● Provided information
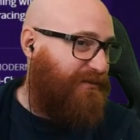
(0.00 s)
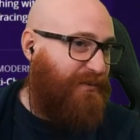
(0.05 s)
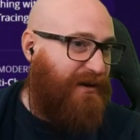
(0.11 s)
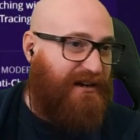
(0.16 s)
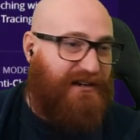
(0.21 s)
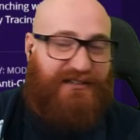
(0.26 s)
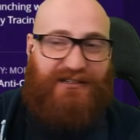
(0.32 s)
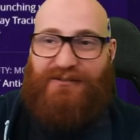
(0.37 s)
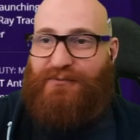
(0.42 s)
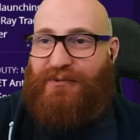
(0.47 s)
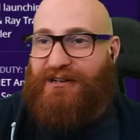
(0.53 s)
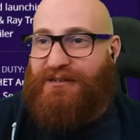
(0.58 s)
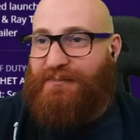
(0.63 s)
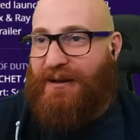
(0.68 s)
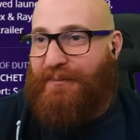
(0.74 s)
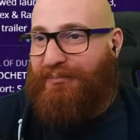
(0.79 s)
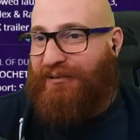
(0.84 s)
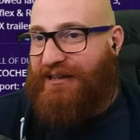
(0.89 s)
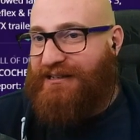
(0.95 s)
Where's
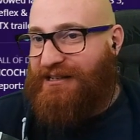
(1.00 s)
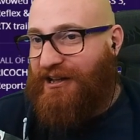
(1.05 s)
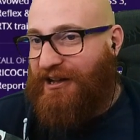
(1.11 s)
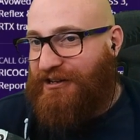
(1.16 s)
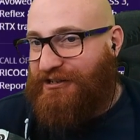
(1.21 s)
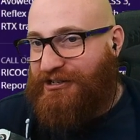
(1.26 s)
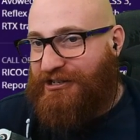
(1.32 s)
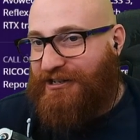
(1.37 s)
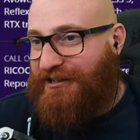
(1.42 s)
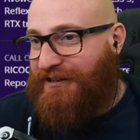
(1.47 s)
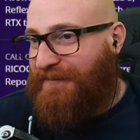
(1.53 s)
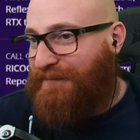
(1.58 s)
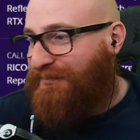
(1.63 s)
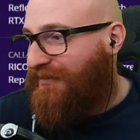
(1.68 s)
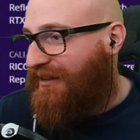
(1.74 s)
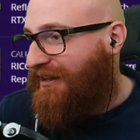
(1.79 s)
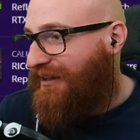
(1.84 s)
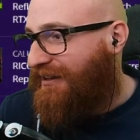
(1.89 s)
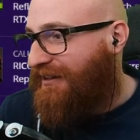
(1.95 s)
my Blizz launcher?
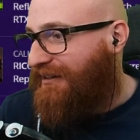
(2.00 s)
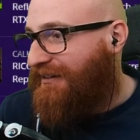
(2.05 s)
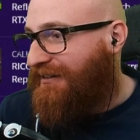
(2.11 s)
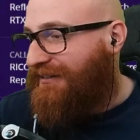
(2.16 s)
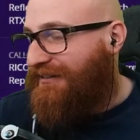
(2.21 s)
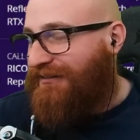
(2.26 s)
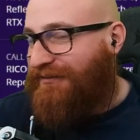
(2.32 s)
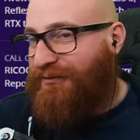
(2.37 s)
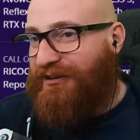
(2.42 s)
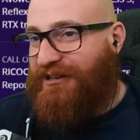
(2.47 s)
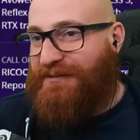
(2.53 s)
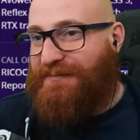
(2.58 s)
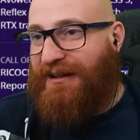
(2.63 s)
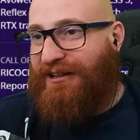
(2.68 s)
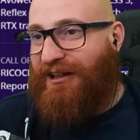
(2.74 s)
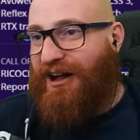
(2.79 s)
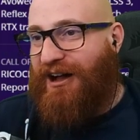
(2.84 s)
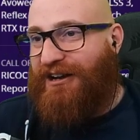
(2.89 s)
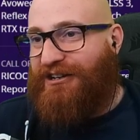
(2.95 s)
Where's my
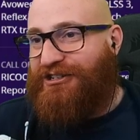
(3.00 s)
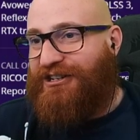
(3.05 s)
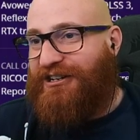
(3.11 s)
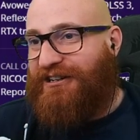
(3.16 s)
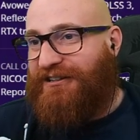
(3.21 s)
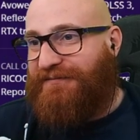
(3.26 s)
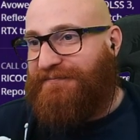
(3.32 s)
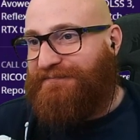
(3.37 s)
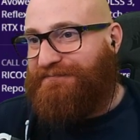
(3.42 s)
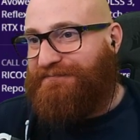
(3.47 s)
launcher?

● Problem to solve
Every entry should be returned exactly as written, minus the pictures.

● Solution below
(0.00 s)
(0.05 s)
(0.11 s)
(0.16 s)
(0.21 s)
(0.26 s)
(0.32 s)
(0.37 s)
(0.42 s)
(0.47 s)
(0.53 s)
(0.58 s)
(0.63 s)
(0.68 s)
(0.74 s)
(0.79 s)
(0.84 s)
(0.89 s)
(0.95 s)
Where's
(1.00 s)
(1.05 s)
(1.11 s)
(1.16 s)
(1.21 s)
(1.26 s)
(1.32 s)
(1.37 s)
(1.42 s)
(1.47 s)
(1.53 s)
(1.58 s)
(1.63 s)
(1.68 s)
(1.74 s)
(1.79 s)
(1.84 s)
(1.89 s)
(1.95 s)
my Blizz launcher?
(2.00 s)
(2.05 s)
(2.11 s)
(2.16 s)
(2.21 s)
(2.26 s)
(2.32 s)
(2.37 s)
(2.42 s)
(2.47 s)
(2.53 s)
(2.58 s)
(2.63 s)
(2.68 s)
(2.74 s)
(2.79 s)
(2.84 s)
(2.89 s)
(2.95 s)
Where's my
(3.00 s)
(3.05 s)
(3.11 s)
(3.16 s)
(3.21 s)
(3.26 s)
(3.32 s)
(3.37 s)
(3.42 s)
(3.47 s)
launcher?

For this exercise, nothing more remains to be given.